DATA SHOWN Block Start

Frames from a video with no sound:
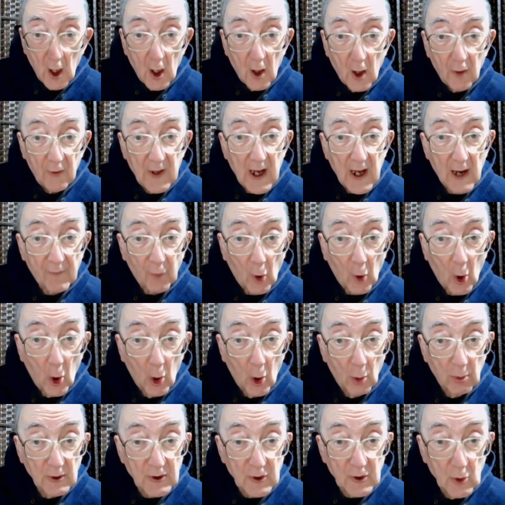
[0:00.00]
They have
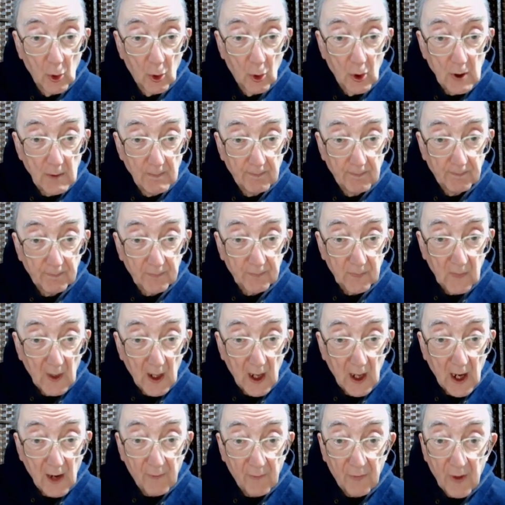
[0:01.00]
always known,
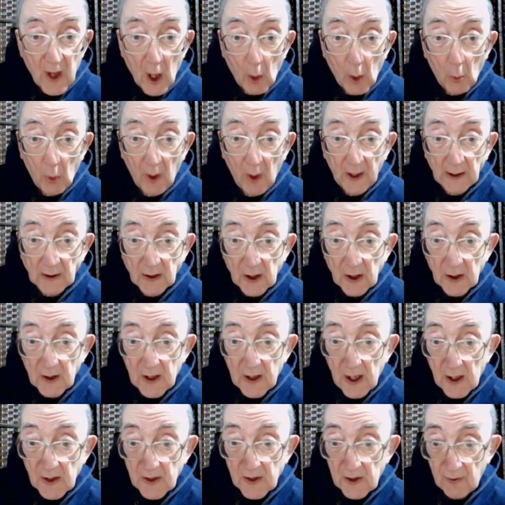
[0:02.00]
if they are willing to
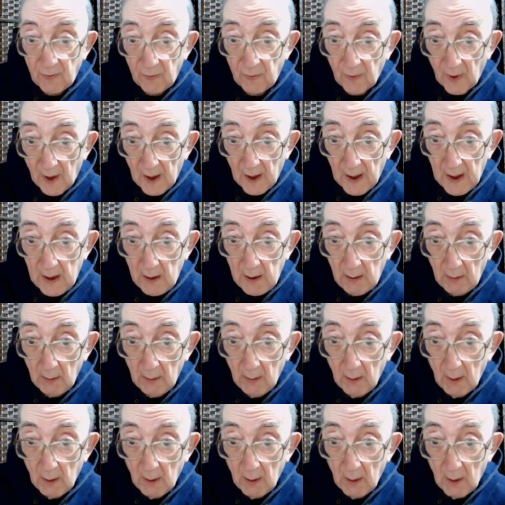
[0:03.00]
testify,
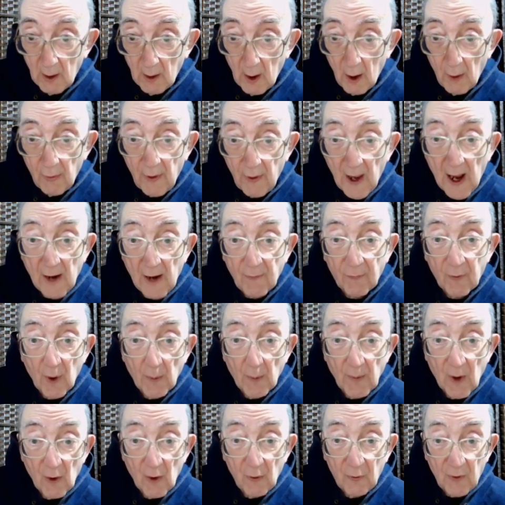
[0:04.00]
that
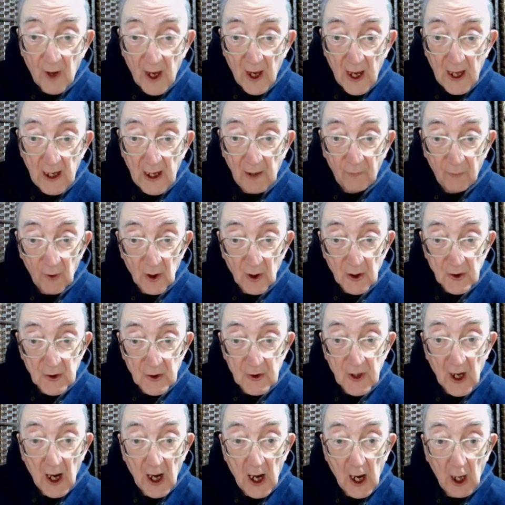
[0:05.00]
from the very
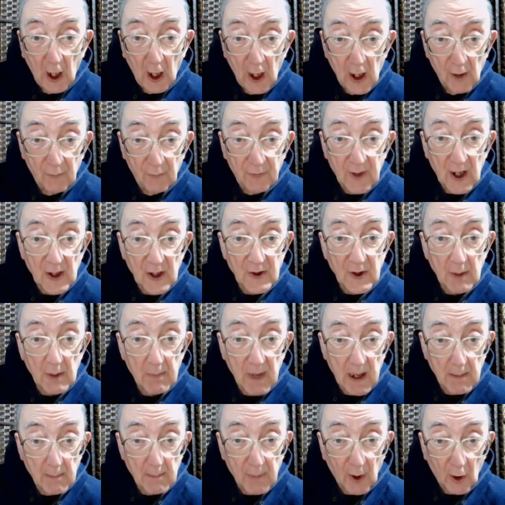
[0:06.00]
first I lived as a
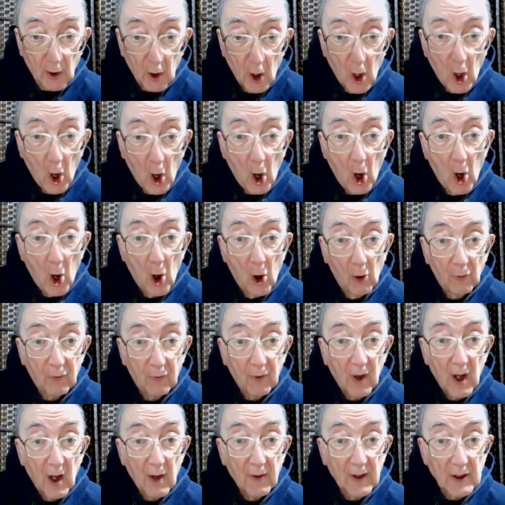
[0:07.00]
member of
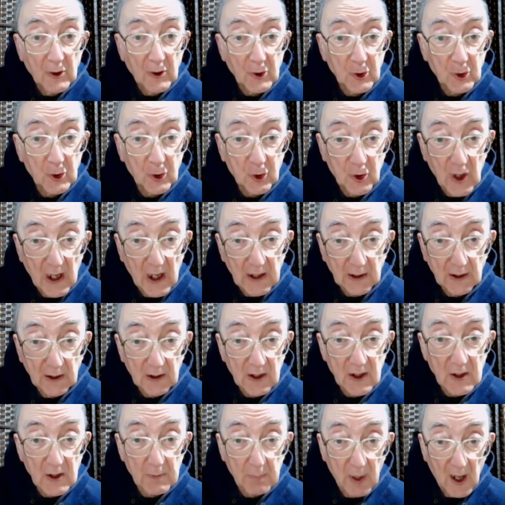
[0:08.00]
the
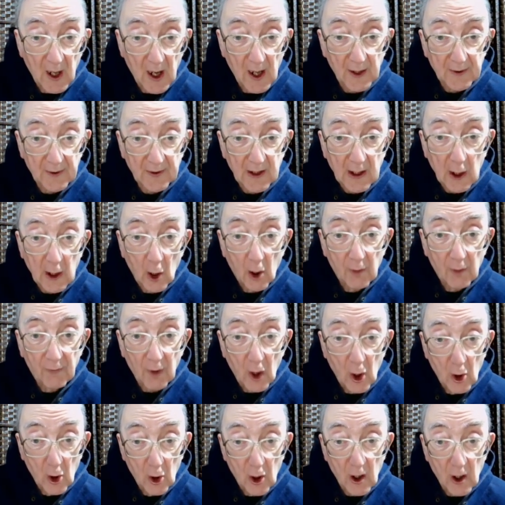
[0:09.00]
strictest party of
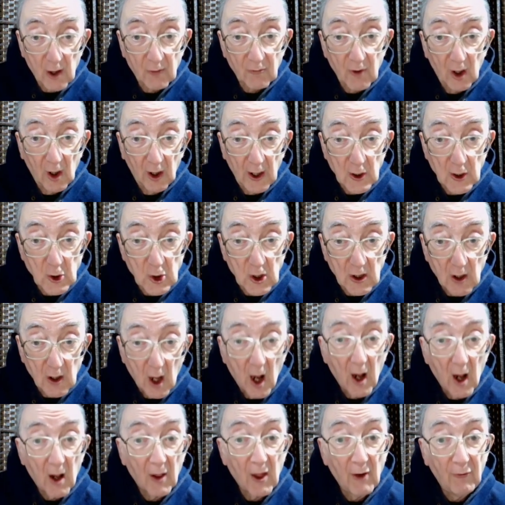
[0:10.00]
our religion,
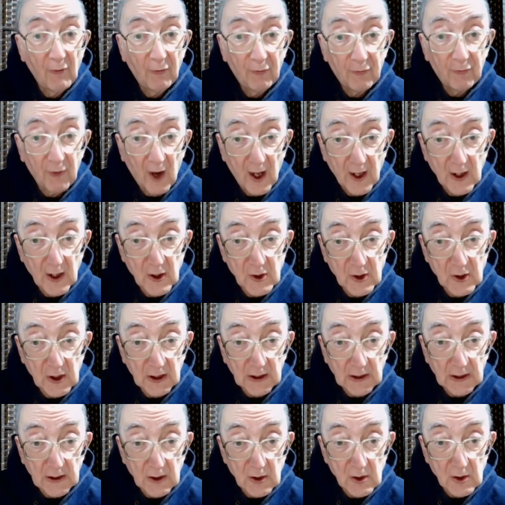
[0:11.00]
the
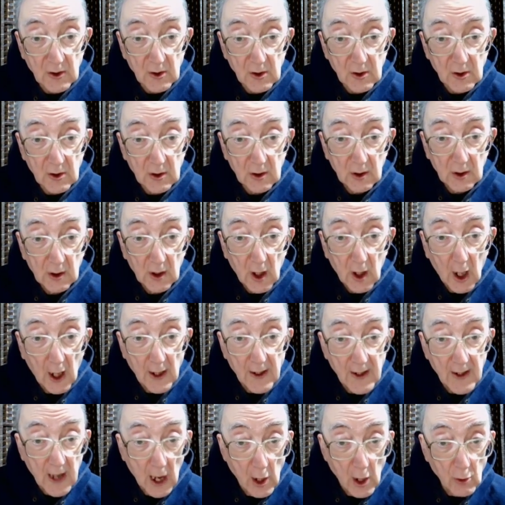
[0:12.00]
Pharisees.
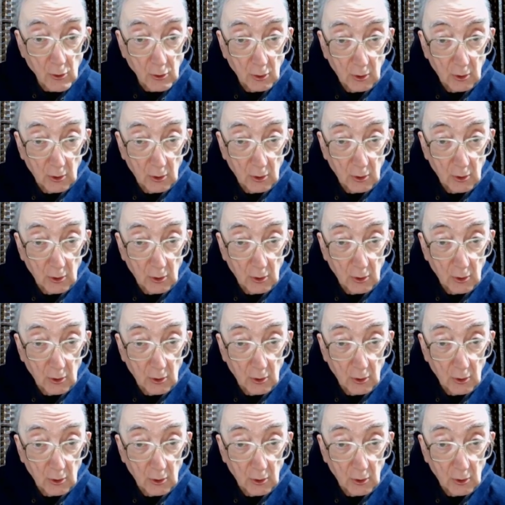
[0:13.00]
And now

DATA SHOWN Block End

## PROBLEM STATEMENT
Print the whole listing above exactly, and keep every picture out of the copy.

## ANSWER FOR THE TASK
Frames from a video with no sound:
[0:00.00]
They have
[0:01.00]
always known,
[0:02.00]
if they are willing to
[0:03.00]
testify,
[0:04.00]
that
[0:05.00]
from the very
[0:06.00]
first I lived as a
[0:07.00]
member of
[0:08.00]
the
[0:09.00]
strictest party of
[0:10.00]
our religion,
[0:11.00]
the
[0:12.00]
Pharisees.
[0:13.00]
And now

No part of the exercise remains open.